:: Exercise description ::
Retype the data that follows exactly. No pictures belong in the copy.

╭──

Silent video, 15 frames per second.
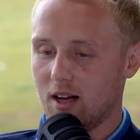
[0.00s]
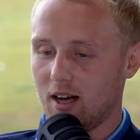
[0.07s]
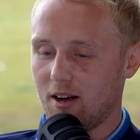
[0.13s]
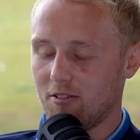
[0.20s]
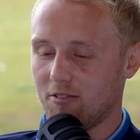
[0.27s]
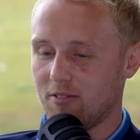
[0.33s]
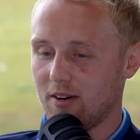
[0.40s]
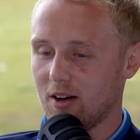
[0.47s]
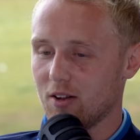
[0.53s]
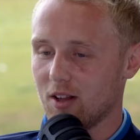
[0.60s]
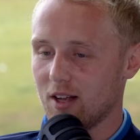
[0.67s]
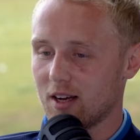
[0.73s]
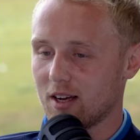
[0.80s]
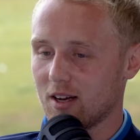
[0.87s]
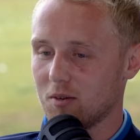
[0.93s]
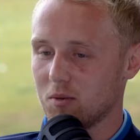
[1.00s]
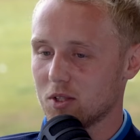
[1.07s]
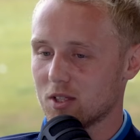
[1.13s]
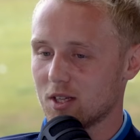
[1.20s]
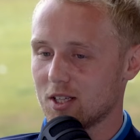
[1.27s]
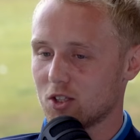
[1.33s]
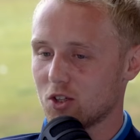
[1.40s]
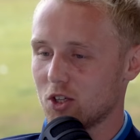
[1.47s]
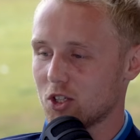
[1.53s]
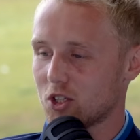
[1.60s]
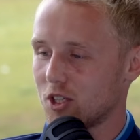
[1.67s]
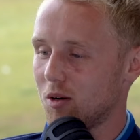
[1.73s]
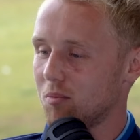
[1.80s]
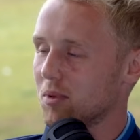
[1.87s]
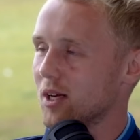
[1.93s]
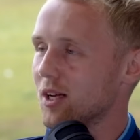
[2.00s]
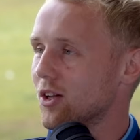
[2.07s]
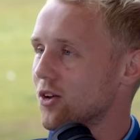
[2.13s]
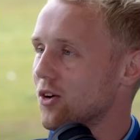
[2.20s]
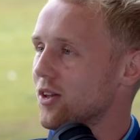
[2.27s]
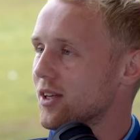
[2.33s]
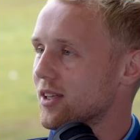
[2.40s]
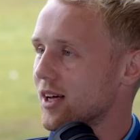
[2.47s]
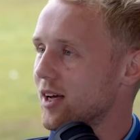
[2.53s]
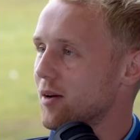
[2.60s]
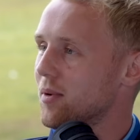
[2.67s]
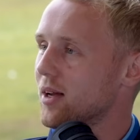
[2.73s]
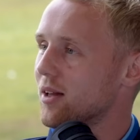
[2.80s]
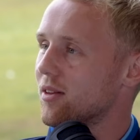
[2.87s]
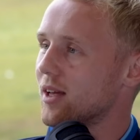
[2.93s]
I felt like I was like sort of stumbling a lot of the time. And I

╰──

:: Result for this task ::
Silent video, 15 frames per second.
[0.00s]
[0.07s]
[0.13s]
[0.20s]
[0.27s]
[0.33s]
[0.40s]
[0.47s]
[0.53s]
[0.60s]
[0.67s]
[0.73s]
[0.80s]
[0.87s]
[0.93s]
[1.00s]
[1.07s]
[1.13s]
[1.20s]
[1.27s]
[1.33s]
[1.40s]
[1.47s]
[1.53s]
[1.60s]
[1.67s]
[1.73s]
[1.80s]
[1.87s]
[1.93s]
[2.00s]
[2.07s]
[2.13s]
[2.20s]
[2.27s]
[2.33s]
[2.40s]
[2.47s]
[2.53s]
[2.60s]
[2.67s]
[2.73s]
[2.80s]
[2.87s]
[2.93s]
I felt like I was like sort of stumbling a lot of the time. And I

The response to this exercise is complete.